Thank you for asking. I have already described the EHR obstruction of physicians (and other staff) doing their jobs. So far, much of my own talking with administrators has been met with helpless shrugs and “We’re sorry, but…”
Last year, I was scheduled to evaluate involuntary committed psychotic patients in a hospital “office” where the patient would sit and block the only exit. The doctor would be seated behind a desk/ computer wedged in the distant corner. This room was off a locked corridor that was not even within earshot of the nurses station. Five administrators and myself: I was told, “Sorry, this is all we have today. What about this isn’t safe?” But the best was the guilt card laid out by a woman who never entered the unit. “What about the patients? ” she asked, her forehead wrinkling to concern. “I’m sure you must really care….don’t you? ”
Another hospital and another state, I was educated about the law. As a doctor, I was required to obtain signatures from geropsych patients from a menu of “code” choices: none, iv fluid support, or CPR. No choice for full resuscitation. Patients admitted because they were suicidal, homicidal asked about how much effort staff should take to revive them?
Would you put your family member in these hospitals, both prominent in their communities?.
Physicians burn-out working in what can be a crass culture with a pretense of humanity. You’re are a great Doc as long as you keep your numbers up, no matter the problems, and your mouth shut.
As long as most administrators focus on what’s expected from them and doctors and unwilling to go to bat for what’s harmful to their staff and patients, there will be no change.

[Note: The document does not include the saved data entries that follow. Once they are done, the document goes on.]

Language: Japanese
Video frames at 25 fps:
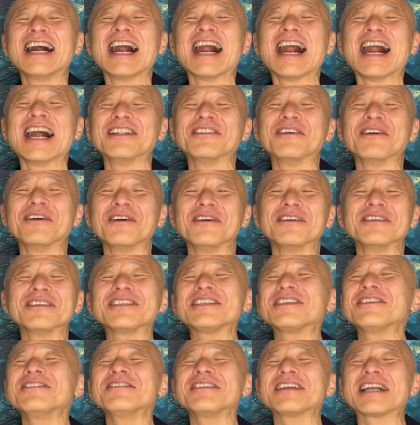あの
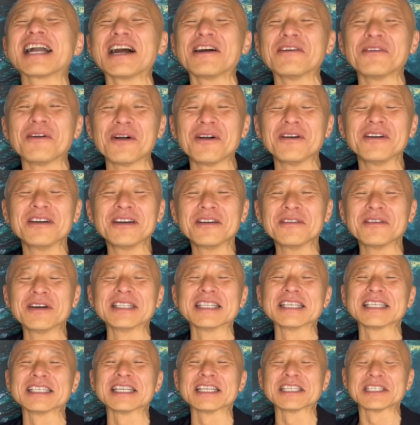瞬間を
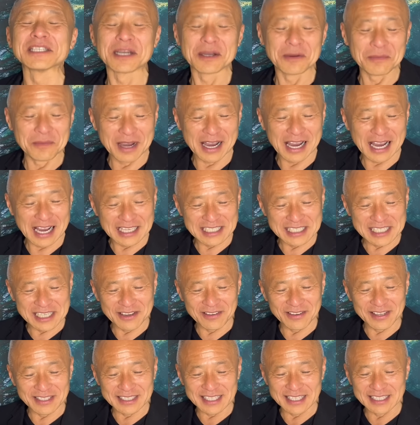私たちはまあ味
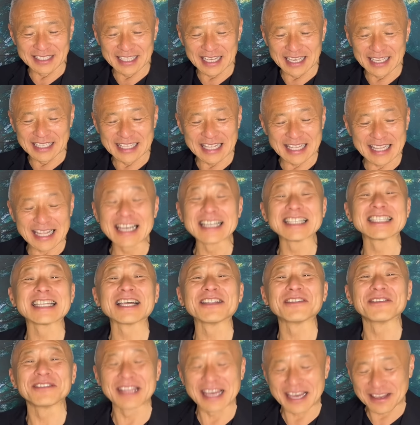わわせていただいた
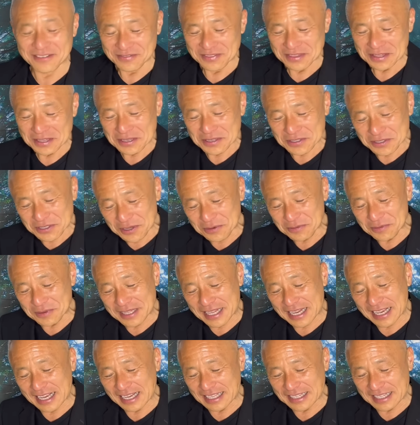ので、それも
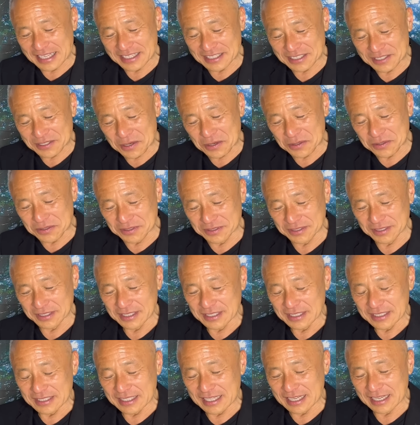なんかね、すごく
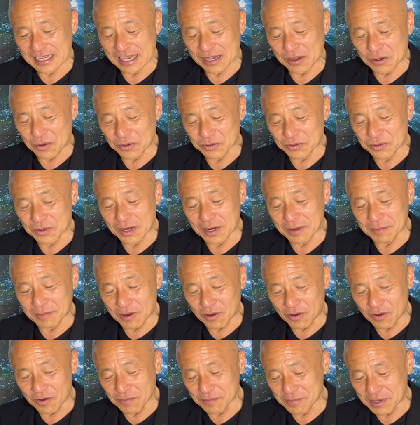なんかこうドラマ
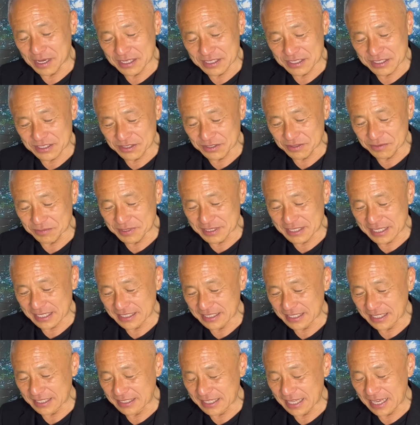を毎週見さ
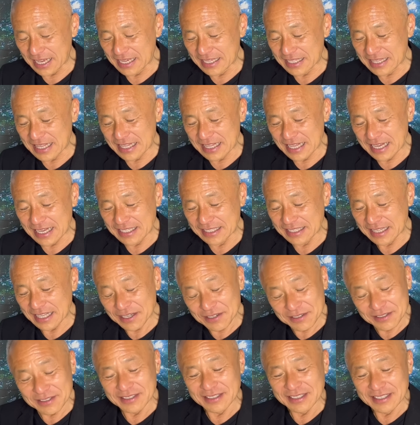せていただいて
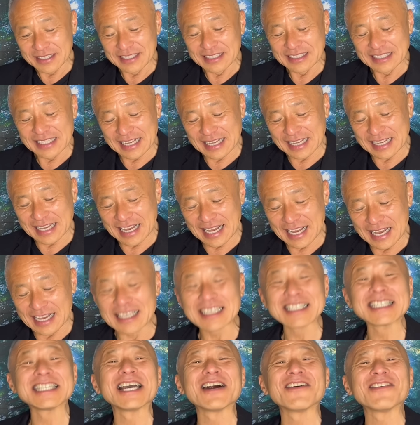る、なんか
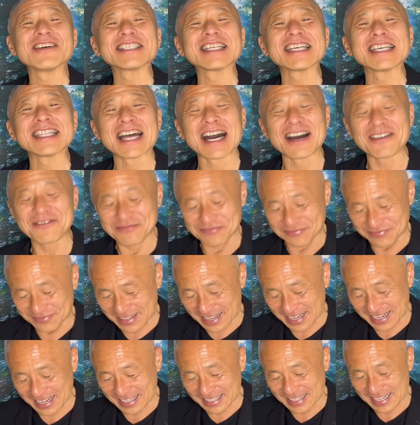幸せな、
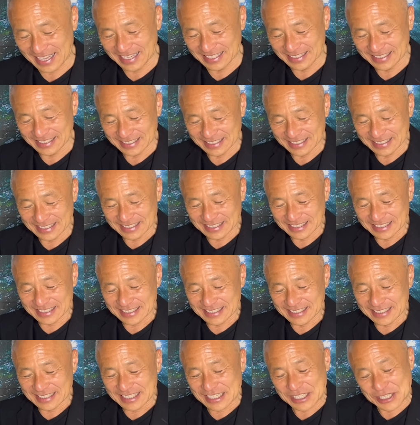なんかね、
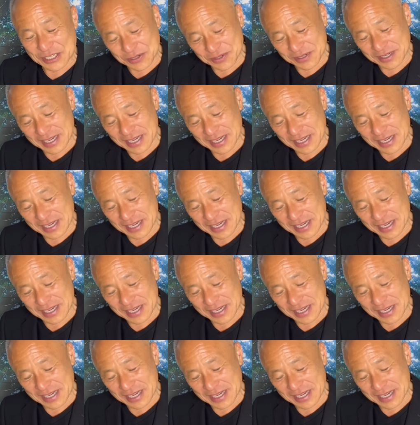瞬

Many would disagree, but technology without sufficient staff who are rested enough to care will really do “More harm than good.”
Again, thank you for asking.
Peggy Finston MD
http://www.Acu-Psychiatry.com
Any advice to someone considering medicine as a second career? Can one still find a sense of purpose and meaning caring for patients in the era of EHRs, algorithms and checklists?

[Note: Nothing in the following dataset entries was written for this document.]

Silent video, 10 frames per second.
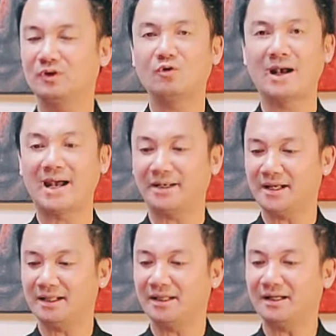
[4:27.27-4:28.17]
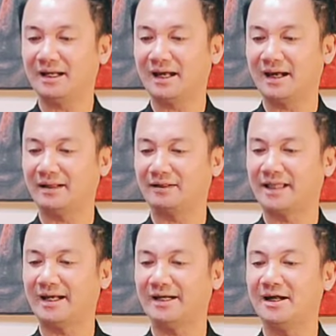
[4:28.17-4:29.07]
Hoàng Anh á, tức là
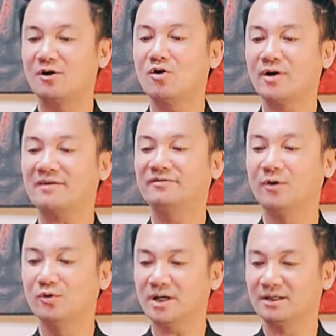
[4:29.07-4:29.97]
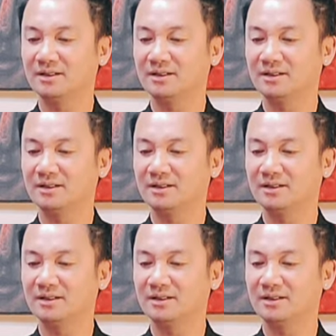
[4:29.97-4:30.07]
thầy là Ngô Khắc Vũ đó.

Well said. I hope that this article (along with those referenced in it) will create a loud enough voice to garner positive action by physicians and payors and administrators. Our physicians must become healthier. Healthy physicians are foundational to the health of our nation. This patient is counting on it.
“The next time you wrap up a visit with a health care provider, ask him or her, ‘How are you doing?’”
___
I routinely do that with my doctors. The reaction I get of pleased surprise validates your point.

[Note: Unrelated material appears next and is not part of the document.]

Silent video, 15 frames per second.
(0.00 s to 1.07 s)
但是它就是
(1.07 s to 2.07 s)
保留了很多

If I have an established relationship, I too ask them that, usually up front. Both doctors and patients are struggling to do our best in a dysfunctional system, we need solidarity (as Victor Montori discusses in his excellent book).
Thank you for the most insightful article I’ve read that tackles the toxic “side effects” of healthcare “progress.” Most innovations have disempowered physicians to use their clinical thinking. Instead, we have morphed into data entry “experts.”
Take EHR ‘s. Aside from distracting physicians from patient encounters, the software dictates what minutes remain of the “clinical interview.” There is minimal time for conversation that might reveal the context of the patient’s concerns. Physicians are forced to ask exhaustive lists of check boxes, some of which are usually irrelevant to that one patient. They have little to no discretion about guiding the interview to what’s relevant or even recording what he learns. There is literally no place for that on some software. If such a text box exists, the volume of unrelated data obscures what might be helpful to the next covering physician.
In fact, most every step of diagnosing, treating, and discharging a patient involves the physician surrendering his expertise to a computer record that presents “yes and no’s” data without nuance or direction. Any shift in treatment from implicit or explicit protocols is fraught with more paperwork and little freedom to follow physician judgement.
In the end, the computer “wins” and administrators are satisfied. The medical record has “evolved” into a billing form. The doctor and patient are left out of that loop.